____ Material provided

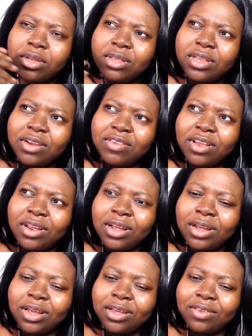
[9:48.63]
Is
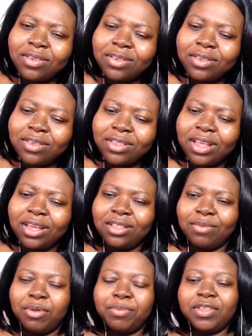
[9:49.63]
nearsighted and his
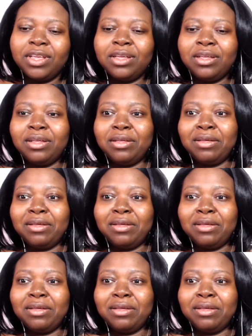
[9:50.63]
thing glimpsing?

________
____ Material provided

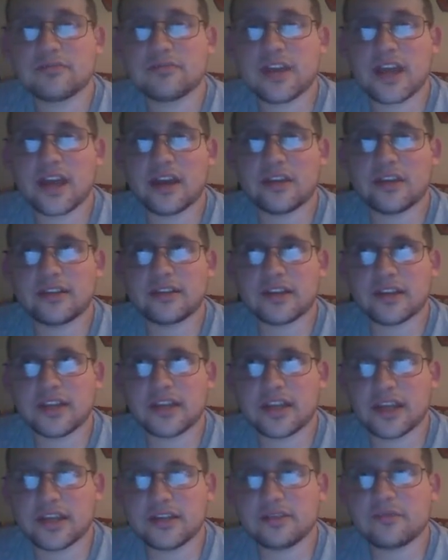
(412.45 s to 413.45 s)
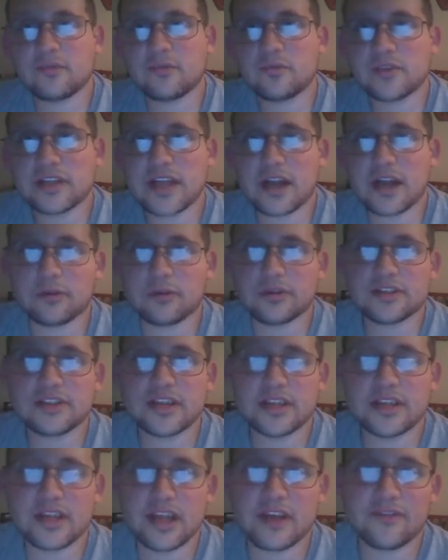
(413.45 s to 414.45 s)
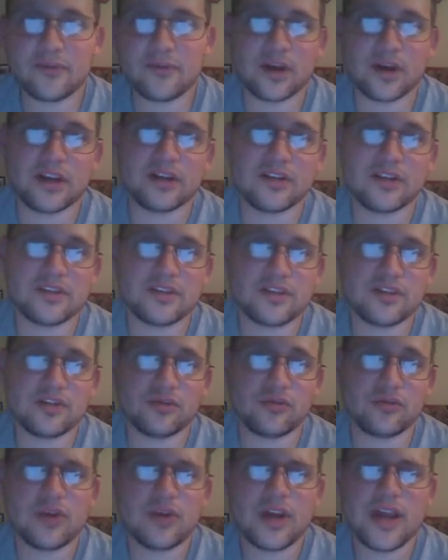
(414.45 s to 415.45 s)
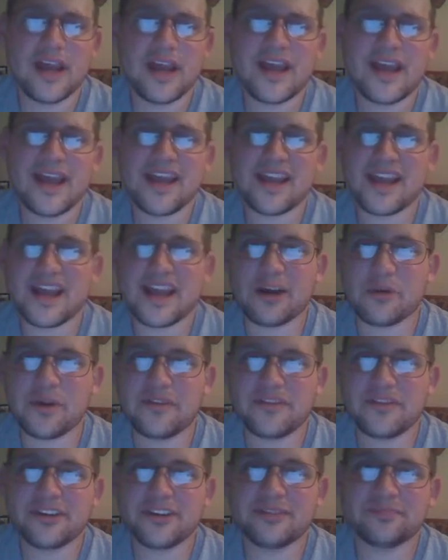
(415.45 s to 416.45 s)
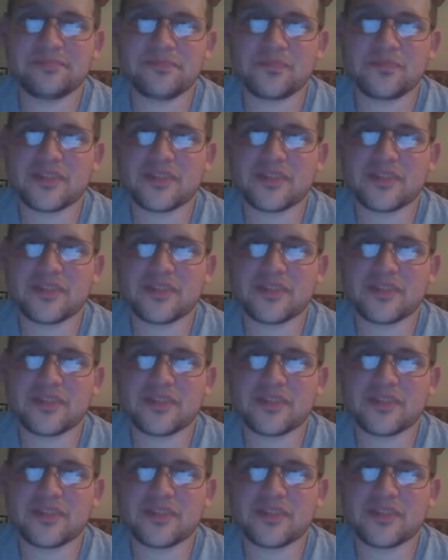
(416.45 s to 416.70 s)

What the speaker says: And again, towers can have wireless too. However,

________

**What is being asked:**
Both boundary lines included, write out word for word only the lines above from the one containing "(415.45 s to 416.45 s)" to the one containing "What the speaker", leaving out any pictures.

**Solved exercise:**
(415.45 s to 416.45 s)
(416.45 s to 416.70 s)

What the speaker says: And again, towers can have wireless too. However,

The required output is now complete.